## [Goal of the exercise]
Output, word for word, the line that contains "[0:01.00-0:02.00]" and all lines following it to the end of the listing. Drop the pictures.

## [Raw data]
-----

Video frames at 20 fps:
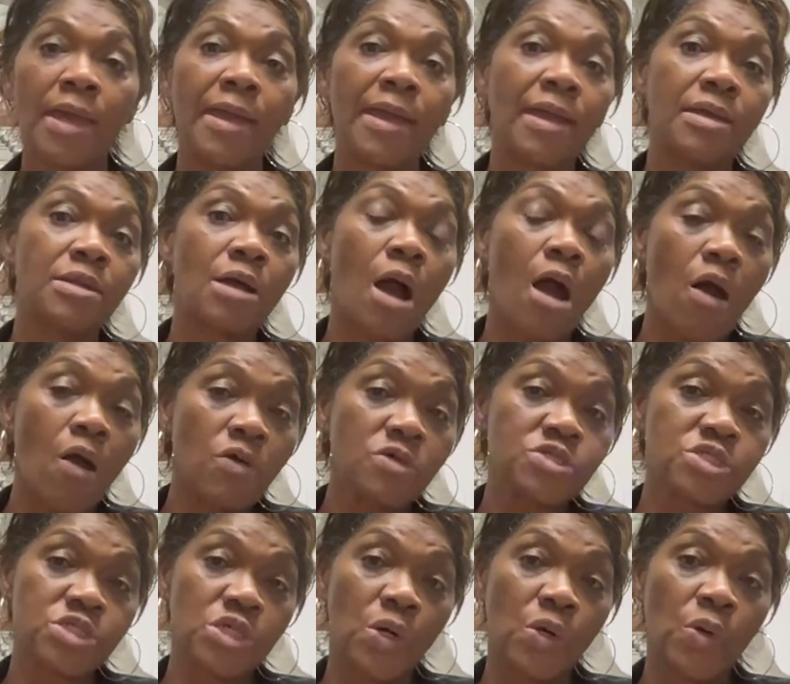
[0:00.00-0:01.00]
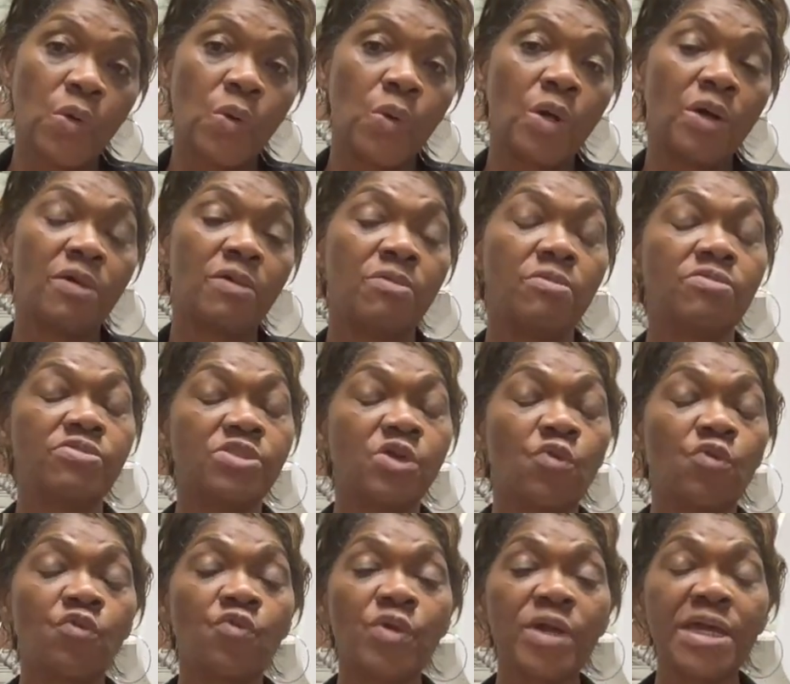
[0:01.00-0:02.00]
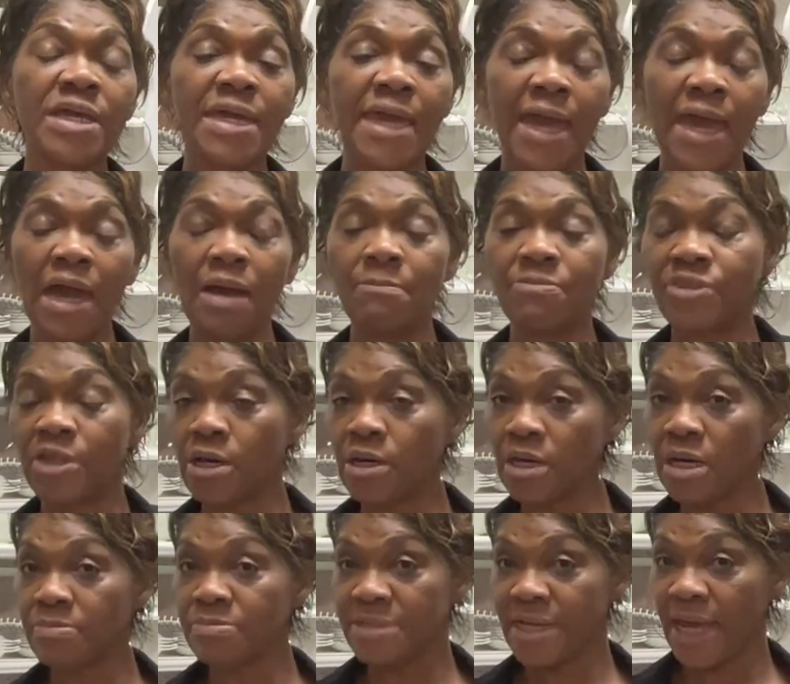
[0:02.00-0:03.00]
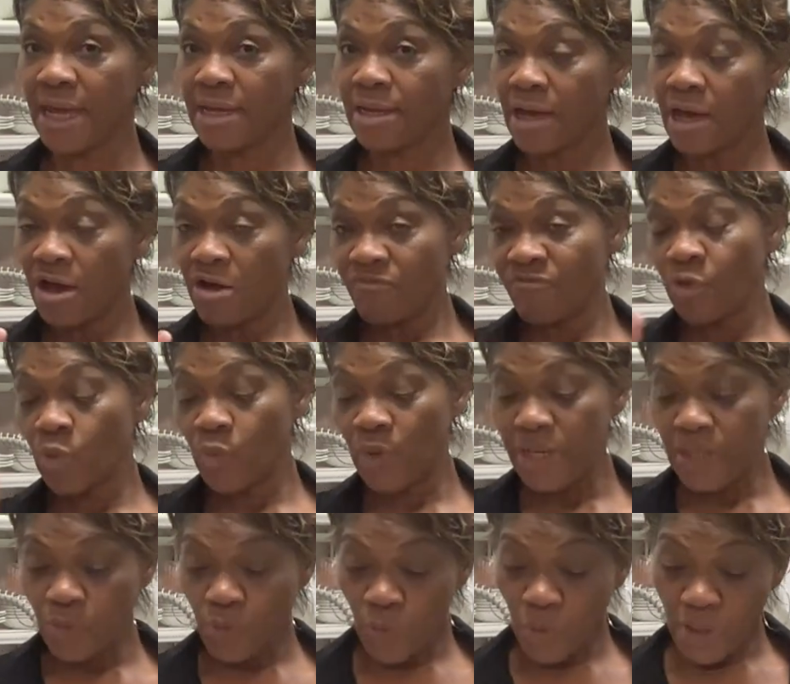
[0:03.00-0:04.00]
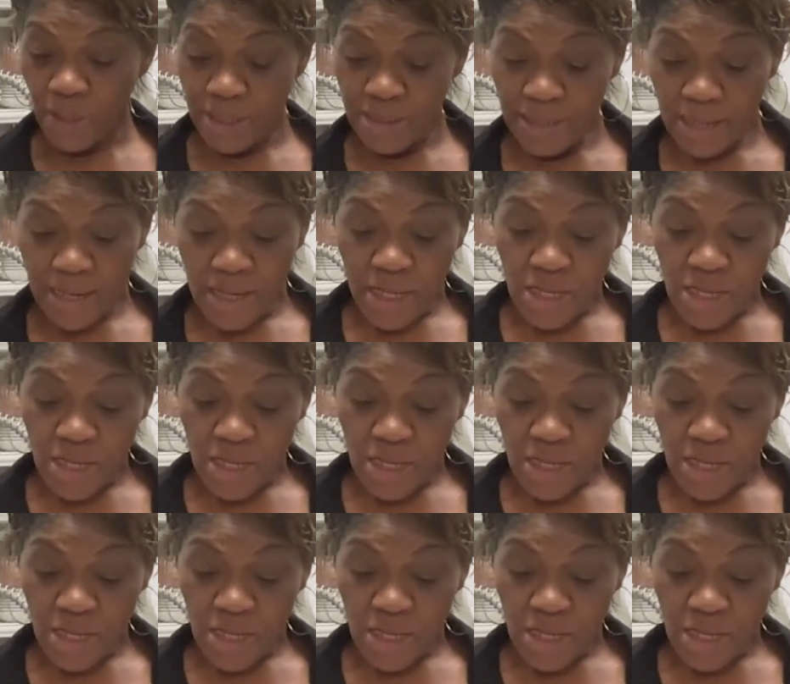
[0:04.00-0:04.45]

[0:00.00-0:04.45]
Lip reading: and also the recap, the update for week 1,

-----

## [Expected answer]
[0:01.00-0:02.00]
[0:02.00-0:03.00]
[0:03.00-0:04.00]
[0:04.00-0:04.45]

[0:00.00-0:04.45]
Lip reading: and also the recap, the update for week 1,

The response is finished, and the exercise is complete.